On our microcontroller, for instance, internal flash can be randomly accessed quite fast, with respect to a 1993-era PC. For instance, it can be as low as 16 MB/s for byte access (the nRF52840 flash requires 2 wait states, which must be added to the load instruction timings, 2 CPU clock cycles. This means that at 64 MHz, one byte can be read every 4 cycles). Aligned 32-bit word reads are 4 times  faster, therefore 64 MB/s can be achieved. RAM is much faster, as it is 0 wait states: the read speed can go between 32 MB and 128 MB (even more using multiple register, but at this point it would not be random read). However, as discussed in detail here, the QSPI random read speed can be as slow as 250kB/s, because of the 4 us latency required by the QSPI interface implemented on the nRF52840 (hardware bug?).

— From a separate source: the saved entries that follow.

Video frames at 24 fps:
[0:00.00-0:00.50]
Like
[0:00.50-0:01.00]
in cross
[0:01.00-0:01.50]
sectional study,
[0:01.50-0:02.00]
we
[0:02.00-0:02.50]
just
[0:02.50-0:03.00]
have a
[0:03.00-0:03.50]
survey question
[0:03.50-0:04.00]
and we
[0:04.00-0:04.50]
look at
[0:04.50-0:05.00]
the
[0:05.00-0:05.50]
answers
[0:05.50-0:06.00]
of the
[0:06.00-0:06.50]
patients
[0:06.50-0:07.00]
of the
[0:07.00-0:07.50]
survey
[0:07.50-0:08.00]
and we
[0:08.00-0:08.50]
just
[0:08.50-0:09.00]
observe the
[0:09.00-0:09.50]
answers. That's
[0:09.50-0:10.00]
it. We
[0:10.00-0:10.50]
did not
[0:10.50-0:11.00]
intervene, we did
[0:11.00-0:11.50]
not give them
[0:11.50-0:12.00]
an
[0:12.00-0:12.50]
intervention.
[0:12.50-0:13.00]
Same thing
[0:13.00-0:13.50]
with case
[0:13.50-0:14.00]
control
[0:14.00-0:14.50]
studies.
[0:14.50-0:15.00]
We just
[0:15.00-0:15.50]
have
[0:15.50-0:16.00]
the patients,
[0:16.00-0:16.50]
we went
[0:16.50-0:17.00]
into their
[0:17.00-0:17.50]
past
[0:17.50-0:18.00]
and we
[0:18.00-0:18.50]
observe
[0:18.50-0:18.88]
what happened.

Instead, a 1993-era PC has much more RAM, but the read speed is smaller. However, the same 1993 era PC might have had also 256 kB of level 2 cache: as big as the nRF52840 RAM!

Despite this, by looking at the data reported here, this port runs faster than most 486 DX2-66MHz configurations, and it is on a par even with some Pentium-based PCs!  Here you might find more information about such comparison.

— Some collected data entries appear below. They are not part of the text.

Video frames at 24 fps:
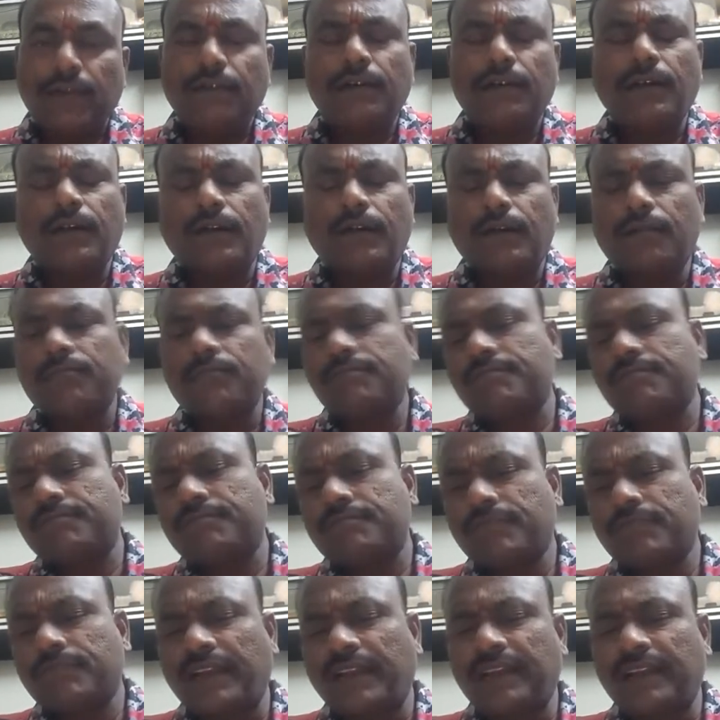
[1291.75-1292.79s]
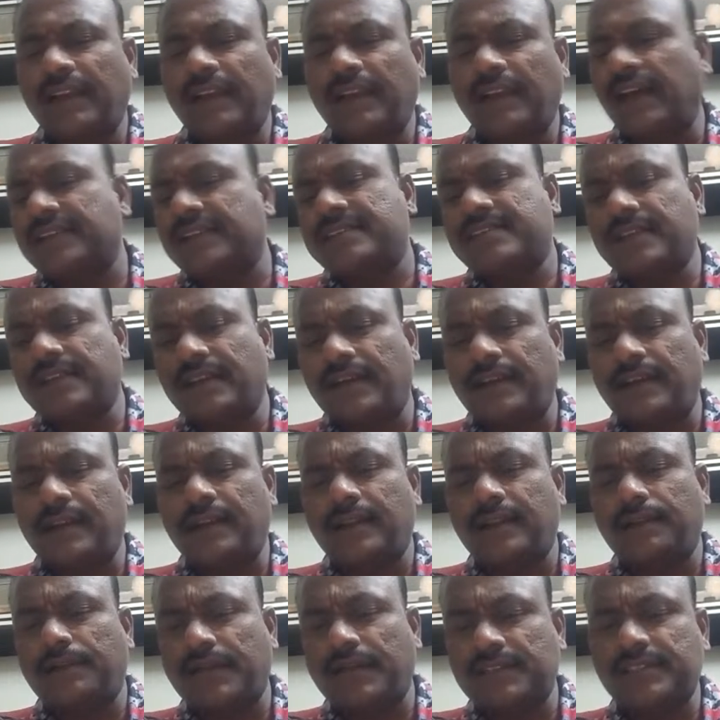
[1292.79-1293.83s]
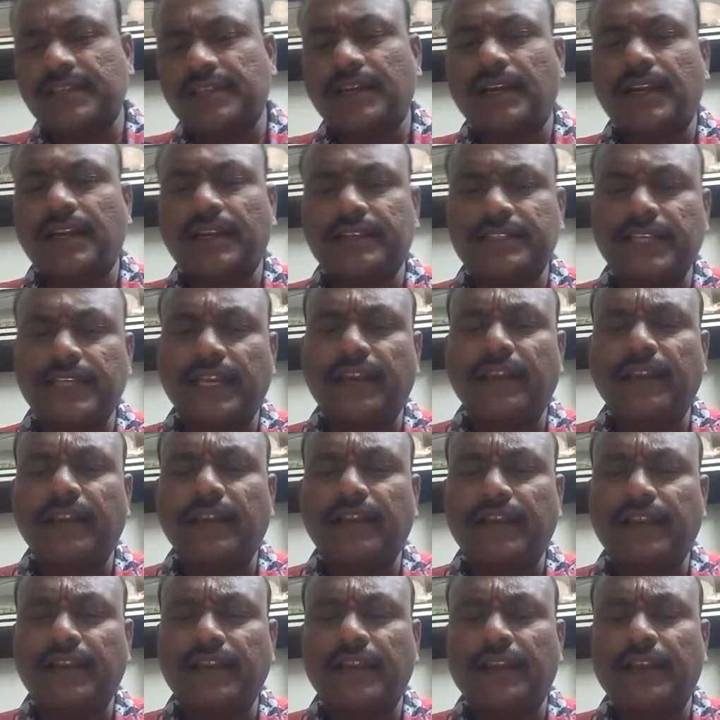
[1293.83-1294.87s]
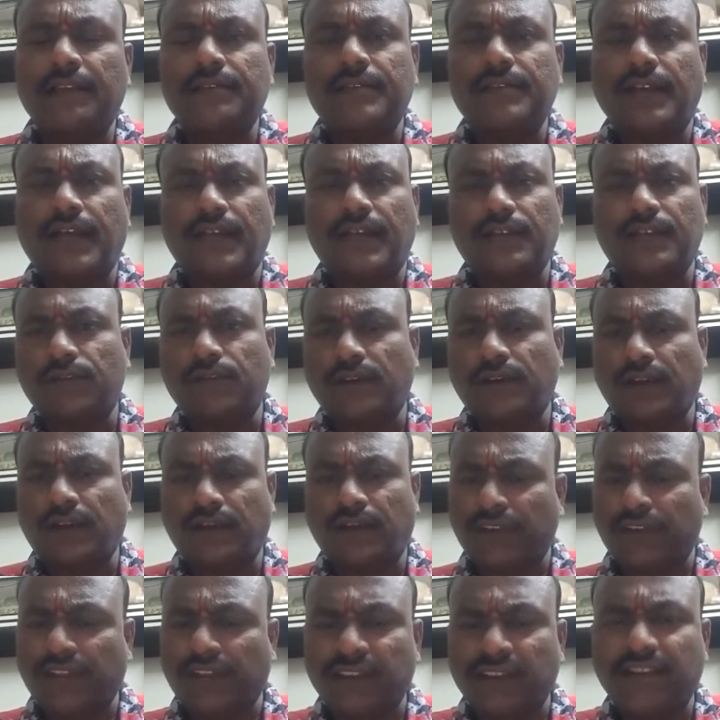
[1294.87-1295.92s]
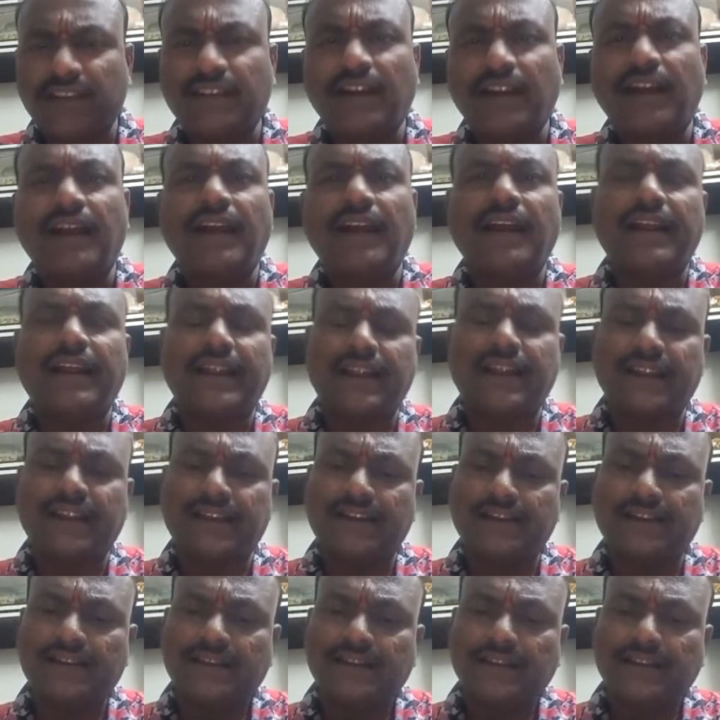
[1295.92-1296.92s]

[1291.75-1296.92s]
By hustle bustle journey, yeah, you are very tired,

Some Pics, Github Repository and Video 

Note! In all the pics and video, the ammo counter shows the frame rate multiplied by 10. 300 means 30 fps. In the code on github the ammo is shown instead.

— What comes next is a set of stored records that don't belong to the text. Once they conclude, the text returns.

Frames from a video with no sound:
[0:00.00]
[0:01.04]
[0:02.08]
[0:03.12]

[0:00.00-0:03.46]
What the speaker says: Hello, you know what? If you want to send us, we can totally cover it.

Here you can find the code, schematics, etc.: https://github.com/next-hack/nRF52840Doom.

Here is a video:

And here are some pics!

E1M1, ZigZag
E1M6, quite a mess
Screen melt? Here you are!
Doom 2, map 1.


Here you are, now Doom runs also on a BLE USB dongle too. And quite fast I’d say.

Yes, an USB dongle has no display, or keyboard, but even for a console or a desktop pc, the monitor and controller are external peripherals. 

Unlike the fake pregnancy test port (where not only all the hardware was replaced by the author, including display and MCU, but also Doom was running on a PC and the scaled video was streamed to the display via USB), in this project no hardware was replaced. In particular, the original microcontroller is running Doom. Only the 32kHz crystal and 3 capacitors were removed.

Yes, the QSPI flash addition is quite an upgrade though, but this is a mandatory step in order to store the massive data of Doom. It would be like if one upgraded the hard disk of a PC/console.

Noticeably, this port allows also any device using the nRF52840 to run Doom (provided that at least 8 I/O are available), and even with quite a high performance: you just need to edit a handful of #define lines the main.h header file, to chose the GPIO pin and port numbers and you are set.

Still missing: music, multiplayer and demo support.

Finally, this project is another evidence that even "simple" devices as a Bluetooth LE adapter might be much more powerful than people might think, and now a $10-$20 device might pack more horsepower than the $1500 PC on which gamers played Doom 28 years ago.